El hombre de hoy es un ser muy ingenuo. Su seguridad infantil en la perfección del saber adquirido, su credulidad adolescente en los estereotipos del pensamiento y comportamiento dominantes serían inicuos si no se valiese de ellos el espíritu impuro, si no animaran su deseo de hacer perecer al hombre. El problema no es si el hombre se da cuenta de todo esto: llegará el momento en que entenderá todo de inmediato. Para nosotros, cristianos de Europa, lo importante es que al menos algunos de nosotros sean capaces de pedir a Dios la curación de este niño enfermo.
¡Es importante que nosotros tengamos fuerza y coraje para creer y pedir al Señor! Pedir que nos ayude en nuestra incredulidad frente a la posibilidad de que el bien triunfe incluso para el pecador más inveterado, que nos ayude en nuestras dudas sobre la justicia del destino que Dios nos ha preparado, que nos ayude en nuestra conciencia, que se esconde bajo las brasas, para que pueda estallar con ardor y eliminar nuestra indiferencia, nuestra timidez y nuestra ambigüedad.
En definitiva, pedir que el Señor nos ayude en nuestra fe en el hecho de que todo es posible para el que cree.
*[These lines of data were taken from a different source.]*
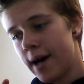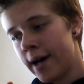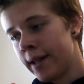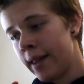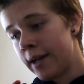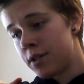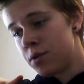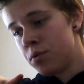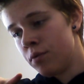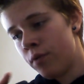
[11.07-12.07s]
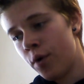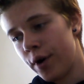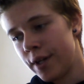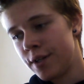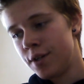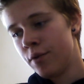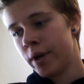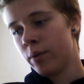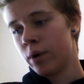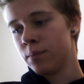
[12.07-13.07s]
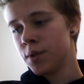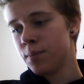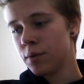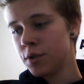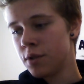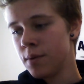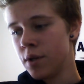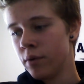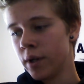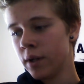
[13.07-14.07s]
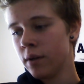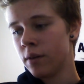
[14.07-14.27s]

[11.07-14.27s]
I like to avoid doing what I'm supposed to be doing,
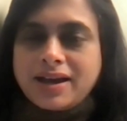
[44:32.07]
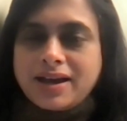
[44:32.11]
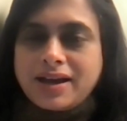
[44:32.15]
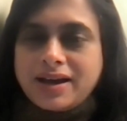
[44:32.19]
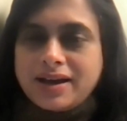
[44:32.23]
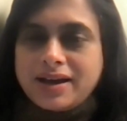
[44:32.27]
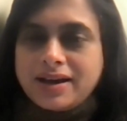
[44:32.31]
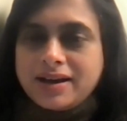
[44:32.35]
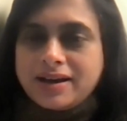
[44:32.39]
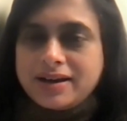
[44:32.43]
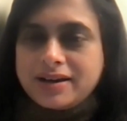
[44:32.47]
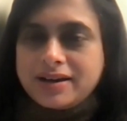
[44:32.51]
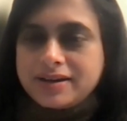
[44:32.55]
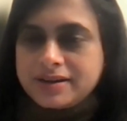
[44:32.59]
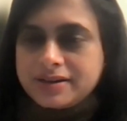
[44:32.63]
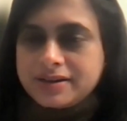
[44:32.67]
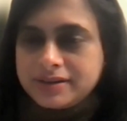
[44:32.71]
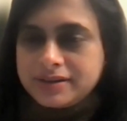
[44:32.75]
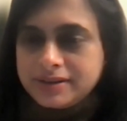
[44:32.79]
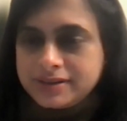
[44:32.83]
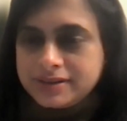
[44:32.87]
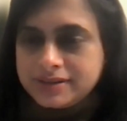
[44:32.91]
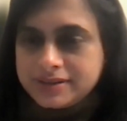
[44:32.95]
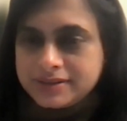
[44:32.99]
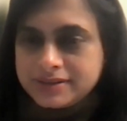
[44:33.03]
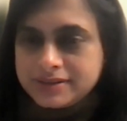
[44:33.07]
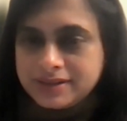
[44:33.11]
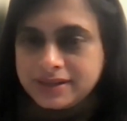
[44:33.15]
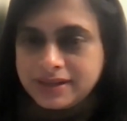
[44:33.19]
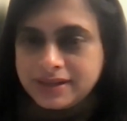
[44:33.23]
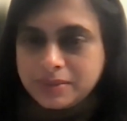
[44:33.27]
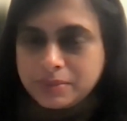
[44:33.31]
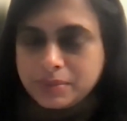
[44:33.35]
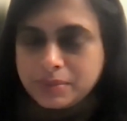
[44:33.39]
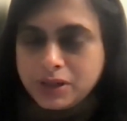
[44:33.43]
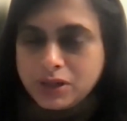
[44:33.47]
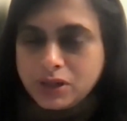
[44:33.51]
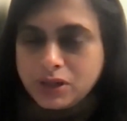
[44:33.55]

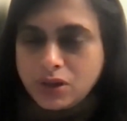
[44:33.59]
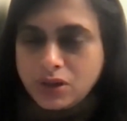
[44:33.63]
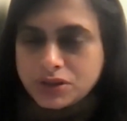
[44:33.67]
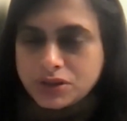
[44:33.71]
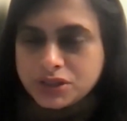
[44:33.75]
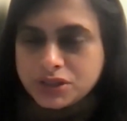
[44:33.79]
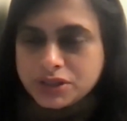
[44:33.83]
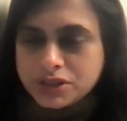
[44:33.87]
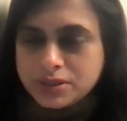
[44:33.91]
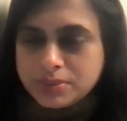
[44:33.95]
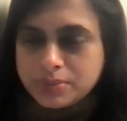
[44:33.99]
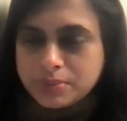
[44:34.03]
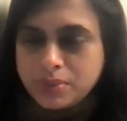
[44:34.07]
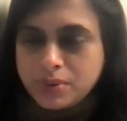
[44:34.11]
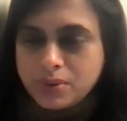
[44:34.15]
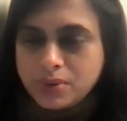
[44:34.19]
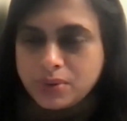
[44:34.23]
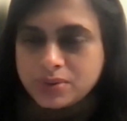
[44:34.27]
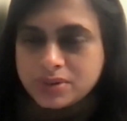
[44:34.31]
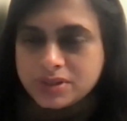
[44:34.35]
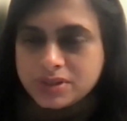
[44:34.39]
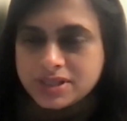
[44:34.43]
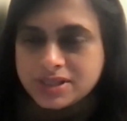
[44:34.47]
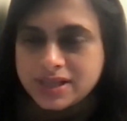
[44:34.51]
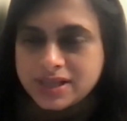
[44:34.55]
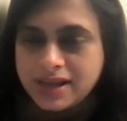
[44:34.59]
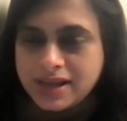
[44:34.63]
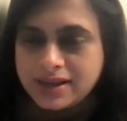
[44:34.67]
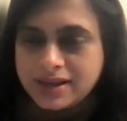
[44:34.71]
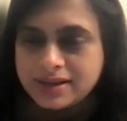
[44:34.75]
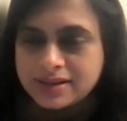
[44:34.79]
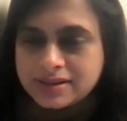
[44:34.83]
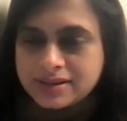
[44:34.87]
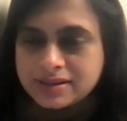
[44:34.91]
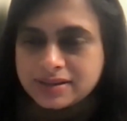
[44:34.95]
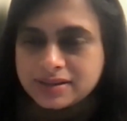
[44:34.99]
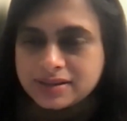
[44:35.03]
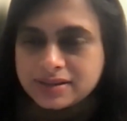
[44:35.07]
Let me launch the polls
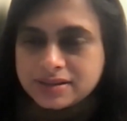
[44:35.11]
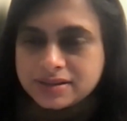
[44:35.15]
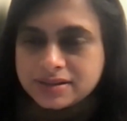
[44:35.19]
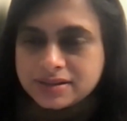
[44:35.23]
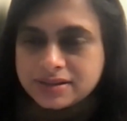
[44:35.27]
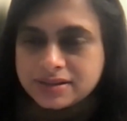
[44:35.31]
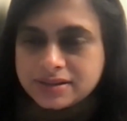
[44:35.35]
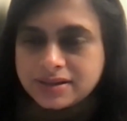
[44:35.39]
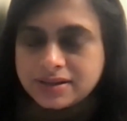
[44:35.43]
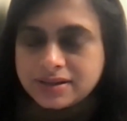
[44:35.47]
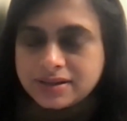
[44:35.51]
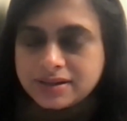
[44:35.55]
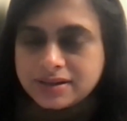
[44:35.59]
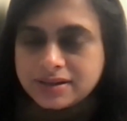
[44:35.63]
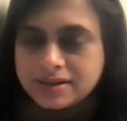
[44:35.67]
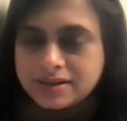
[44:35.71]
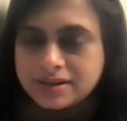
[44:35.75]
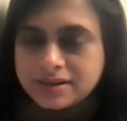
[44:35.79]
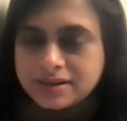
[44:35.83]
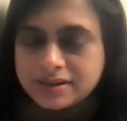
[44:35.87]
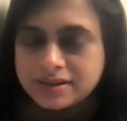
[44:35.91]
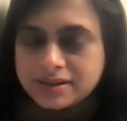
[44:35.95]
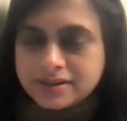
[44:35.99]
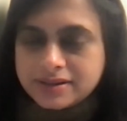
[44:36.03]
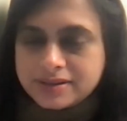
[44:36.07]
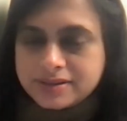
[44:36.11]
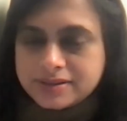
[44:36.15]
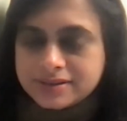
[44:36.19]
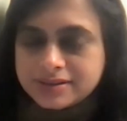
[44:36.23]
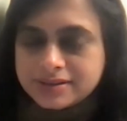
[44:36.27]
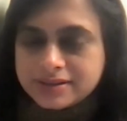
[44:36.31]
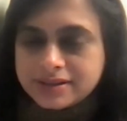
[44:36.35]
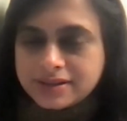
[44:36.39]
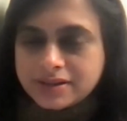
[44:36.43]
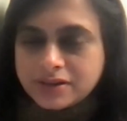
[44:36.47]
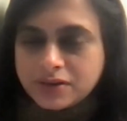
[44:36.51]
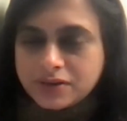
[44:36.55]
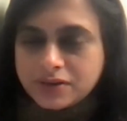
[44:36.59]
and
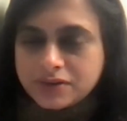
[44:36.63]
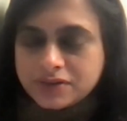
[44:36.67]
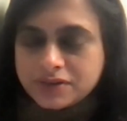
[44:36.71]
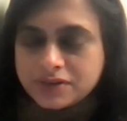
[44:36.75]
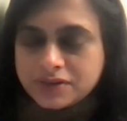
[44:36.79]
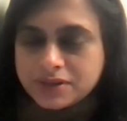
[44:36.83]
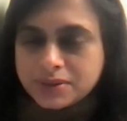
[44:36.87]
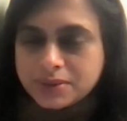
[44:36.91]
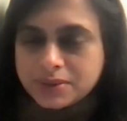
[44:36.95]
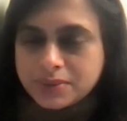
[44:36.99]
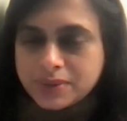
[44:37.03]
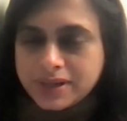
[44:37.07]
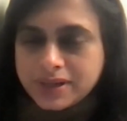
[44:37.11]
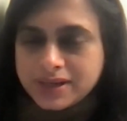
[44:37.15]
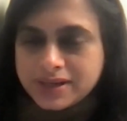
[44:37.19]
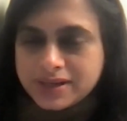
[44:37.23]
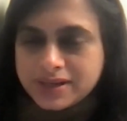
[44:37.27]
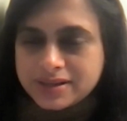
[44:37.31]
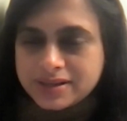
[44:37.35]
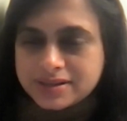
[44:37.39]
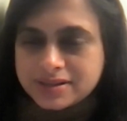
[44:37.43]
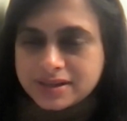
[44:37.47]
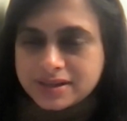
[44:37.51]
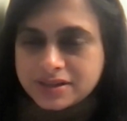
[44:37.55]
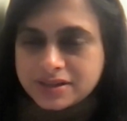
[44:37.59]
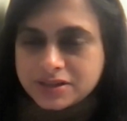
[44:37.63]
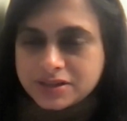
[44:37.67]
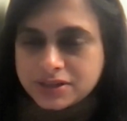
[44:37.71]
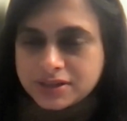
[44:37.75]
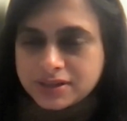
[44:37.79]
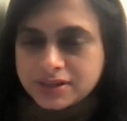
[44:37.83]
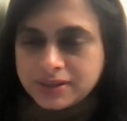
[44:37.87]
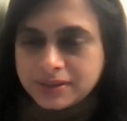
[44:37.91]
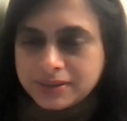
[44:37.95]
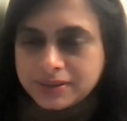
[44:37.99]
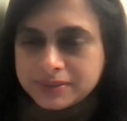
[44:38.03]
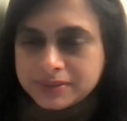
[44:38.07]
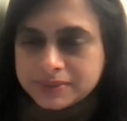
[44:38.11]
kick off the Q&A
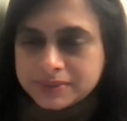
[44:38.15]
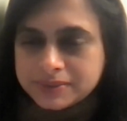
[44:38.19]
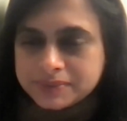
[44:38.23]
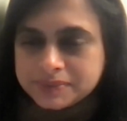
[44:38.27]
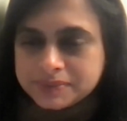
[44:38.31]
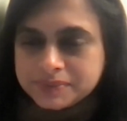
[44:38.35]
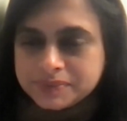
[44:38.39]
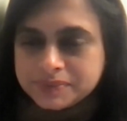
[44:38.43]
session.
Porque no es en palabras sino en hechos donde nosotros podemos corroborar la afirmación de Dante Alighieri, según la cual las líneas que dibujan el rostro humano se pueden sintetizar en las letras de dos palabras: Homo Dei – Hombre de Dios.
Entonces estaremos en condiciones de explicar al mundo el significado de las palabras que San Agustín dirige a Dios: “Nos has hecho para Ti, y nuestro corazón está inquieto hasta que encuentra descanso en Ti”.
Fragmentos de la intervención del Metropolita de Minsk y Sluck sobre el tema “Un hombre culto, un europeo de nuestros días, ¿puede creer, creer verdaderamente en la divinidad de Jesucristo, el Hijo de Dios?”